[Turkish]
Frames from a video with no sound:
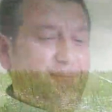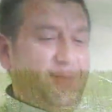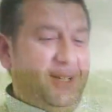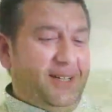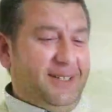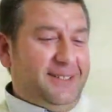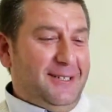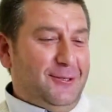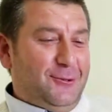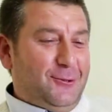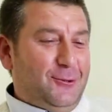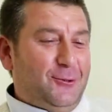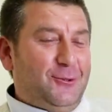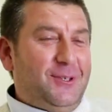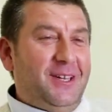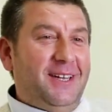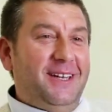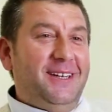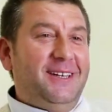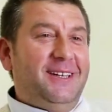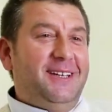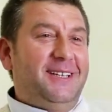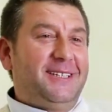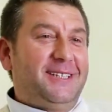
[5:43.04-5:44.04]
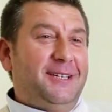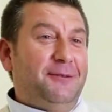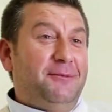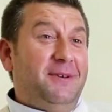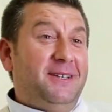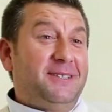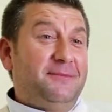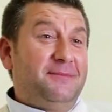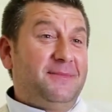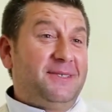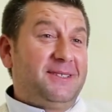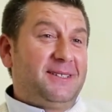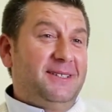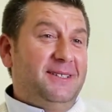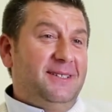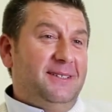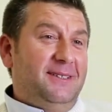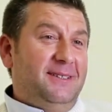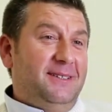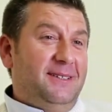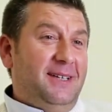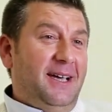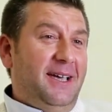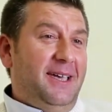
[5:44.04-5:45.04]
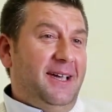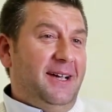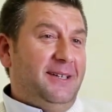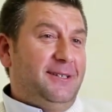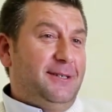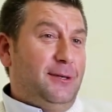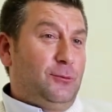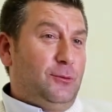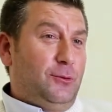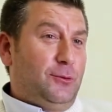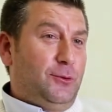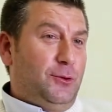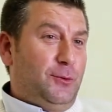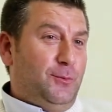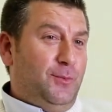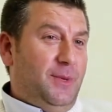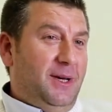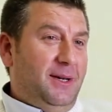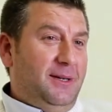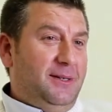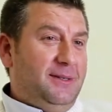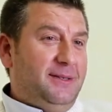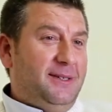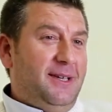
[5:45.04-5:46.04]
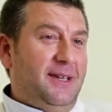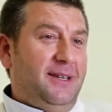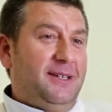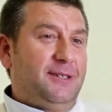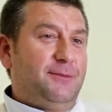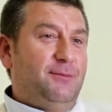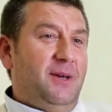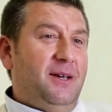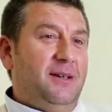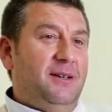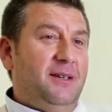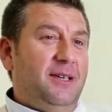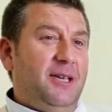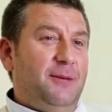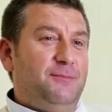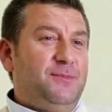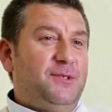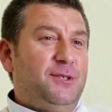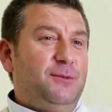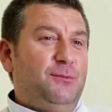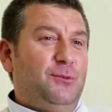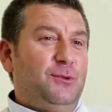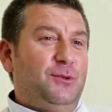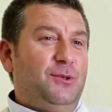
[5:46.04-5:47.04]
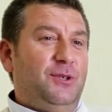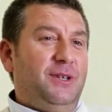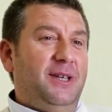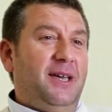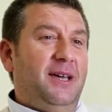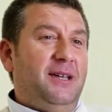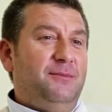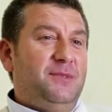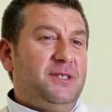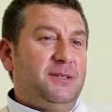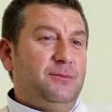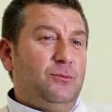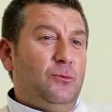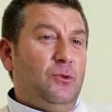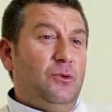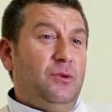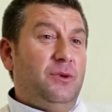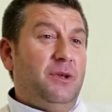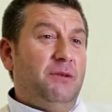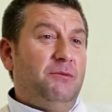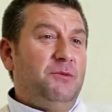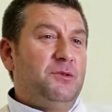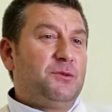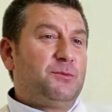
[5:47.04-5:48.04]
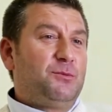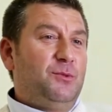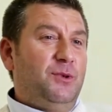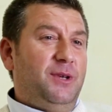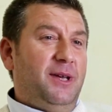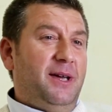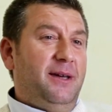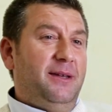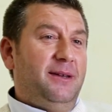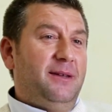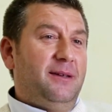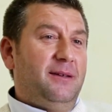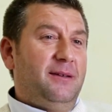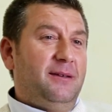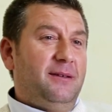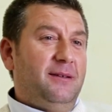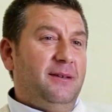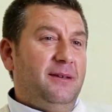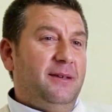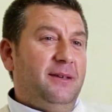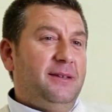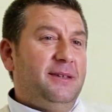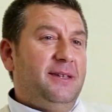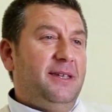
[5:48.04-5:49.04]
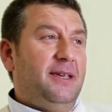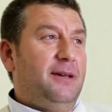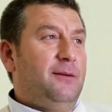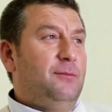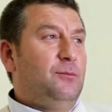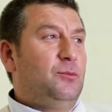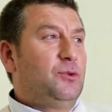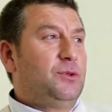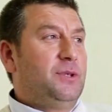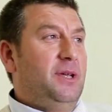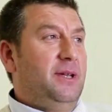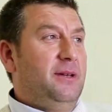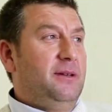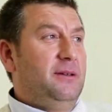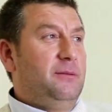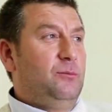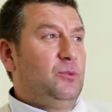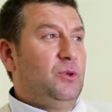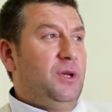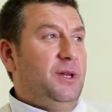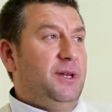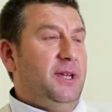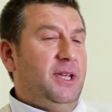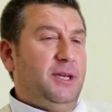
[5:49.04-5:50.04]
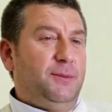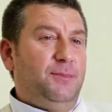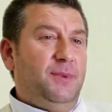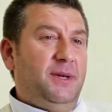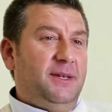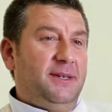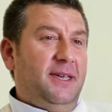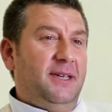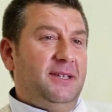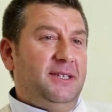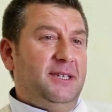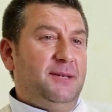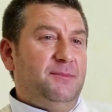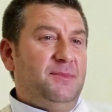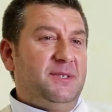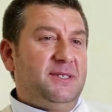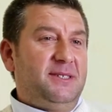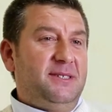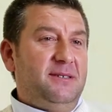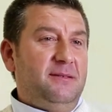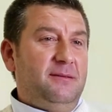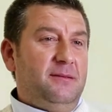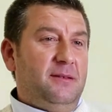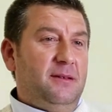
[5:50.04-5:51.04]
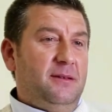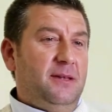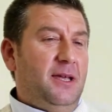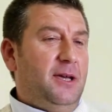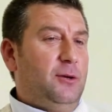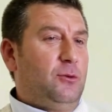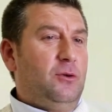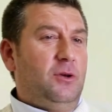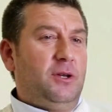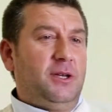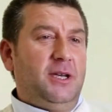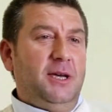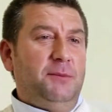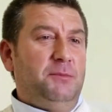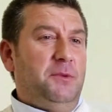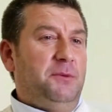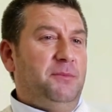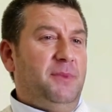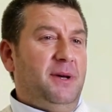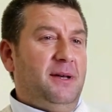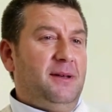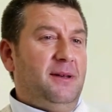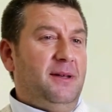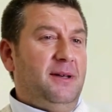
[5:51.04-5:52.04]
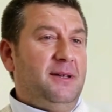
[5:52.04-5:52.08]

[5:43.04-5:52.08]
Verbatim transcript: Maksat su tarama kasabamızı e, ayakta durdurmak, tanıtmak. Hepsi budur yani. Bizim görevimiz bu yani. Niye buradan buranın ekmeğini yediğimiz için nankörlük yapmamak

- _YOUR ASSIGNMENT_
Quote, word for word and nothing more, every line from the line with "[5:45.04-5:46.04]" to the end of the entries, including both ends; skip any pictures.

- _OUTPUT BELOW_
[5:45.04-5:46.04]
[5:46.04-5:47.04]
[5:47.04-5:48.04]
[5:48.04-5:49.04]
[5:49.04-5:50.04]
[5:50.04-5:51.04]
[5:51.04-5:52.04]
[5:52.04-5:52.08]

[5:43.04-5:52.08]
Verbatim transcript: Maksat su tarama kasabamızı e, ayakta durdurmak, tanıtmak. Hepsi budur yani. Bizim görevimiz bu yani. Niye buradan buranın ekmeğini yediğimiz için nankörlük yapmamak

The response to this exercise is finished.